El componedor

ABC 26/08/15
IGNACIO CAMACHO

· Benegas perteneció a una generación política forjada a base de asistir, como decía Guerra, a muchos entierros sin ganas

CUANDO quería retratar con desprecio a los políticos de la nueva hornada, a los tribunos posmodernos y petimetres a la violeta que arribaban a su partido como si nada hubiese sucedido antes de su llegada, Alfonso Guerra acuñó una de sus mejores frases ácidas: «esa gente no ha ido nunca a un entierro sin ganas». No se refería sólo a la lejanía moral y existencial con el drama terrorista, sino a la falta de rodaje de los nuevos dirigentes-probeta en la experiencia humana de la militancia; les faltaba, decía, la pátina vital de haber ido a consolar a la viuda de un concejal asesinado o de haber sacrificado muchos fines de semana para acudir en pueblos perdidos a bodas de hijas de compañeros que le acababan cortando la corbata al novio. En esa política de abrazo y carretera se curtió una generación que el tiempo va arrumbando en los anaqueles del retiro o de la muerte, y a la que ciertos displicentes salvapatrias de salón se han permitido bautizar como la casta de un régimen.
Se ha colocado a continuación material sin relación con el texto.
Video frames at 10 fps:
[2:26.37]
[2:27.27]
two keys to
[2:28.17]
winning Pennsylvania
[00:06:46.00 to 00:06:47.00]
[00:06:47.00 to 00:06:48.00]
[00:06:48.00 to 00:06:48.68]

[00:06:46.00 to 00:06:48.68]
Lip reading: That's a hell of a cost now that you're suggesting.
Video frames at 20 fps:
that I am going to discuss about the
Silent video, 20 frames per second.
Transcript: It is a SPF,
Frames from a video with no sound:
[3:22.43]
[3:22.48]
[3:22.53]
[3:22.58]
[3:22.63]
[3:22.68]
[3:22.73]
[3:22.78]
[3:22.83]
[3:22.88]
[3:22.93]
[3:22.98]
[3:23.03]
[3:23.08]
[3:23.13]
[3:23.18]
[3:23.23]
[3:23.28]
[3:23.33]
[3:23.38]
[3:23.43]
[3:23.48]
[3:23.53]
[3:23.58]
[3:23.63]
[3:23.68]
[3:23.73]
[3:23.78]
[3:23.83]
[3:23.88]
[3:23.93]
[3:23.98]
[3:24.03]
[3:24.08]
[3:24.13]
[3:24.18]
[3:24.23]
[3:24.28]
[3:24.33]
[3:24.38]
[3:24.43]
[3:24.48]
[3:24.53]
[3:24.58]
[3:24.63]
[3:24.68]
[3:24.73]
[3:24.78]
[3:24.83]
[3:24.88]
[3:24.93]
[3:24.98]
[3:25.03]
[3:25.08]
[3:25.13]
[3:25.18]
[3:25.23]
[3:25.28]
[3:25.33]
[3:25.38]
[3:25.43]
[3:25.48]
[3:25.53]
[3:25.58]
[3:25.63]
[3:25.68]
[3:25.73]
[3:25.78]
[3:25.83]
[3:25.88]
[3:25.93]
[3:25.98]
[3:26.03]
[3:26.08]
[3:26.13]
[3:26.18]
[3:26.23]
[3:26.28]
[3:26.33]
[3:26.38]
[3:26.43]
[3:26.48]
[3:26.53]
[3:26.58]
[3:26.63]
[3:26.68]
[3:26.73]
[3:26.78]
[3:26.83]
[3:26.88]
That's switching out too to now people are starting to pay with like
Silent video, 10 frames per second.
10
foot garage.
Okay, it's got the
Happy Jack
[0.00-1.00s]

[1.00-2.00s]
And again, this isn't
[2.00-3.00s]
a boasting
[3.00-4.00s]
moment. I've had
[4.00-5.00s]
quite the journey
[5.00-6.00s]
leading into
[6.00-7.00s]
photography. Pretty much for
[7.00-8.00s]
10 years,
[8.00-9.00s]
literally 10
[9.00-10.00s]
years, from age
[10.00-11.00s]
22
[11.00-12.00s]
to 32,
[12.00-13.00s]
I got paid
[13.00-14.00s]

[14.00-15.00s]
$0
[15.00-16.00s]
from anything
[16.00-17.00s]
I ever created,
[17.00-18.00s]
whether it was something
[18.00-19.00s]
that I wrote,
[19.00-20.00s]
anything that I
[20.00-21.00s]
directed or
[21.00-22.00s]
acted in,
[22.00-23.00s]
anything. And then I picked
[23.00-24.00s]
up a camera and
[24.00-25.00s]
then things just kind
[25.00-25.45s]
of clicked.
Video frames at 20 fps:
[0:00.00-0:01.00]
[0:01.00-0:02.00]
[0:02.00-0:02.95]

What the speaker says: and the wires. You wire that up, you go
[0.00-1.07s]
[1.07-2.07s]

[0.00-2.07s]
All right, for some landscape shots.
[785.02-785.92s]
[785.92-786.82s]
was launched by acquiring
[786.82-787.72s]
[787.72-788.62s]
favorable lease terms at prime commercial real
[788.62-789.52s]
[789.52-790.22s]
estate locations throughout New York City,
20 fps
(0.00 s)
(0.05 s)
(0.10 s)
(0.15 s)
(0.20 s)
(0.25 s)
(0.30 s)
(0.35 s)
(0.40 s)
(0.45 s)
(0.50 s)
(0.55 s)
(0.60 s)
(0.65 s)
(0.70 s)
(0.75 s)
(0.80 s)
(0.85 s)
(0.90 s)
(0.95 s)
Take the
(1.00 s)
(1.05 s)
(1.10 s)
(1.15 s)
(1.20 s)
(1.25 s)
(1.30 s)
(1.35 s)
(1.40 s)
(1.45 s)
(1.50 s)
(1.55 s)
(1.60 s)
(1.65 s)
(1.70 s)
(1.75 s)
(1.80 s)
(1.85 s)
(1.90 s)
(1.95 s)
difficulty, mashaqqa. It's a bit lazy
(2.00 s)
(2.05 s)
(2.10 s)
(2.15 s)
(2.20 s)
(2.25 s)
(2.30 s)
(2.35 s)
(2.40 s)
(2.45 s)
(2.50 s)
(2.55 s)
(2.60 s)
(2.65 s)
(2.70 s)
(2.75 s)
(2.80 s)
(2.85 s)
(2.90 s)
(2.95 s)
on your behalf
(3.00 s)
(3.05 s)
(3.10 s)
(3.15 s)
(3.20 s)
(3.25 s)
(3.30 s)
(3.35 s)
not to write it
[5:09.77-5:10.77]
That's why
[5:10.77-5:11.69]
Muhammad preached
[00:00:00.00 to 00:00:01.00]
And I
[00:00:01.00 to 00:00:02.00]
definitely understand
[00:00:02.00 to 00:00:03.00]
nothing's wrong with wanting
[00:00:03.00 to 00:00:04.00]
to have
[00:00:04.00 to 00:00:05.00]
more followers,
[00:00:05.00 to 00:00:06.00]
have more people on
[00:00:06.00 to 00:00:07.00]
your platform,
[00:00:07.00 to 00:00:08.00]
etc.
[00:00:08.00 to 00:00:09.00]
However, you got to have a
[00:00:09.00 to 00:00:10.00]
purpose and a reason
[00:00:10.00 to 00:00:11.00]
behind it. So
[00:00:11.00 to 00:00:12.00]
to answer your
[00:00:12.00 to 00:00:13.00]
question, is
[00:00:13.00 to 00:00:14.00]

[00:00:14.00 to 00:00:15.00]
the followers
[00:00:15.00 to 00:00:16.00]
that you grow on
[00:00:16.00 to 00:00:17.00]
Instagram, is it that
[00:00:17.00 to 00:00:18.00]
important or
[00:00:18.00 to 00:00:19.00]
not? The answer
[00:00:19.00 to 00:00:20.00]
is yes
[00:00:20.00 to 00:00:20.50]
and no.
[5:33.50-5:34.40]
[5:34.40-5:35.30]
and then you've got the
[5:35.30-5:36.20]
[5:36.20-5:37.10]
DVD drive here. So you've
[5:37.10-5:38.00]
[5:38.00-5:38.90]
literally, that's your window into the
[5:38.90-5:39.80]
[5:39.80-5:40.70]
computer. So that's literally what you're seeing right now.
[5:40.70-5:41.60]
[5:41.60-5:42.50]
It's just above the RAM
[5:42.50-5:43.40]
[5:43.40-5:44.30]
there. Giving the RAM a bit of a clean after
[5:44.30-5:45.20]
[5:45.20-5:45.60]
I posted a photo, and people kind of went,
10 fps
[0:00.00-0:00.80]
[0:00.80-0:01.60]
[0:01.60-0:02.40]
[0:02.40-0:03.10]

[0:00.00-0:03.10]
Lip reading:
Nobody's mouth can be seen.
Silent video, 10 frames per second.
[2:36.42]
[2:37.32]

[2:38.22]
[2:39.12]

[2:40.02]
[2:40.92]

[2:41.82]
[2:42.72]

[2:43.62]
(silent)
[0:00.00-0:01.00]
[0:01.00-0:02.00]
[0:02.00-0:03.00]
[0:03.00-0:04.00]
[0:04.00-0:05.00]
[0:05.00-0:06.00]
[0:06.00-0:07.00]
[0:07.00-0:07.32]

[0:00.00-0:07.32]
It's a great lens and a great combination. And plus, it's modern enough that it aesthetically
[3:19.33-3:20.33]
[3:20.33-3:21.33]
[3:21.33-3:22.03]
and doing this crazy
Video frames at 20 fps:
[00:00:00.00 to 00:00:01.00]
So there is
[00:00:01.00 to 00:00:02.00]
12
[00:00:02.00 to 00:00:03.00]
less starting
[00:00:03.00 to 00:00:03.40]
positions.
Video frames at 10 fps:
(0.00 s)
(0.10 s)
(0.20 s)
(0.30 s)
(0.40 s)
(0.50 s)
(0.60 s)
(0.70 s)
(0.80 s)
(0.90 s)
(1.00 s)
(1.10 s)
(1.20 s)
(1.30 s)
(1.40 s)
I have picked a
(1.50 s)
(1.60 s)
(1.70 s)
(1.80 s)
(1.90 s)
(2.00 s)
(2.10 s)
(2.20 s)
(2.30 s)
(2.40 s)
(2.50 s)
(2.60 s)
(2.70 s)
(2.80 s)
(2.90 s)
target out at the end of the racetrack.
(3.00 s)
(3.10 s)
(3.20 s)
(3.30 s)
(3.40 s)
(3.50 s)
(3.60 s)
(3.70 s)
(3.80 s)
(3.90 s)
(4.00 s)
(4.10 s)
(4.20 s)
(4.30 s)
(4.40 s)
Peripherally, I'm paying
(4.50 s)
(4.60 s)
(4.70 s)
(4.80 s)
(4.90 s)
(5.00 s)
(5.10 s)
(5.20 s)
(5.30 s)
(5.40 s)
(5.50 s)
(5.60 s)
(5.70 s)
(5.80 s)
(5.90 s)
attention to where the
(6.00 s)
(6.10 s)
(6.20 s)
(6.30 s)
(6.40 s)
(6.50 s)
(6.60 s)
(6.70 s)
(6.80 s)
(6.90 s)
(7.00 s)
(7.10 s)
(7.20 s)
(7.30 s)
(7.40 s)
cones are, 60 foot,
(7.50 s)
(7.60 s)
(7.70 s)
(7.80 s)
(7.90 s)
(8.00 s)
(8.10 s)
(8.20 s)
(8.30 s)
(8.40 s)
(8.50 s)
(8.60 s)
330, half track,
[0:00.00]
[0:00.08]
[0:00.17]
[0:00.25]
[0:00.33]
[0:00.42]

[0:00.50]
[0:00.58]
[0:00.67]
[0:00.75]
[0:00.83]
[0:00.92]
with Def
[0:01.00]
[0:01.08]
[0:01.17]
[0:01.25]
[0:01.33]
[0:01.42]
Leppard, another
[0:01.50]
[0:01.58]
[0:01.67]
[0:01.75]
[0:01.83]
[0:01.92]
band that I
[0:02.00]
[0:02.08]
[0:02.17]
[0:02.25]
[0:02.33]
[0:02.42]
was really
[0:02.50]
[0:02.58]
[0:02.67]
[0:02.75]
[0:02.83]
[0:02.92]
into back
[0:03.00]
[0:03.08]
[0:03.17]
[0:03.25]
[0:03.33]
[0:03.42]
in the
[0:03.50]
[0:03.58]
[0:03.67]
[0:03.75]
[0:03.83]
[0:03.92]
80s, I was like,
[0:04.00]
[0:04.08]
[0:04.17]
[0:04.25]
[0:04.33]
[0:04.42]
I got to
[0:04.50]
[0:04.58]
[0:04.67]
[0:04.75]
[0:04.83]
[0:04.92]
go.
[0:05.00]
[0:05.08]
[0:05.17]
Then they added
Txiki Benegas fue de esos que tuvo que asistir a muchos más funerales que matrimonios, y siempre sin malditas las ganas. Sepelios de sus correligionarios socialistas, de sus rivales populares, de policías, de empresarios, de amigos caídos bajo el delirio de los años de plomo. Dentro y fuera de su tierra vasca se comió muchas tragedias, muchos reproches, muchas malas miradas. Como el gran aparatchik socialista que fue en los tiempos de la hegemonía felipista se hartó de kilómetros para apagar fuegos en las agrupaciones y vivió a fondo el lado humano de la política; el de las intrigas de poder y el de la entrega generosa, el de la negociación palaciega y el de la solidaridad idealista, el de las miserias de ambición y el de la nobleza institucional, el de la confrontación ideológica y el de las lealtades personales. Cachorro de la Transición, se forjó en la cultura del pacto: si había un acuerdo que cerrar, una enmienda que muñir, una estrategia que trazar, un congreso que ganar, una fractura que unir e incluso una traición que reparar, allí estaba Txiki. Para hablar con los suyos y con los otros, con nacionalistas o con la derecha, con diputados o con alcaldes. Un hombre de partido hasta las cachas, por sentimientos, y a la vez un hombre de consenso por convicciones. Tan comprometido con su organización que nunca quiso ser ministro por no abandonarla.

Qué distinto era ese tipo de político componedor, de paciencia tejedora, de culodiferro, de estos nuevos adanistas de plató y consigna que imparten lecciones teóricas sin haber tenido nunca, por fortuna, que enterrar a nadie. Con todo su reverso oscuro, su ciénaga de corrupción, sus manejos amargos o inconfesables, los benegas construyeron un país más justo, más próspero y más estable que el que encontraron. No sólo merecen respeto, sino gratitud. Porque aunque no todo fue limpio, tampoco fue ni mucho menos fácil.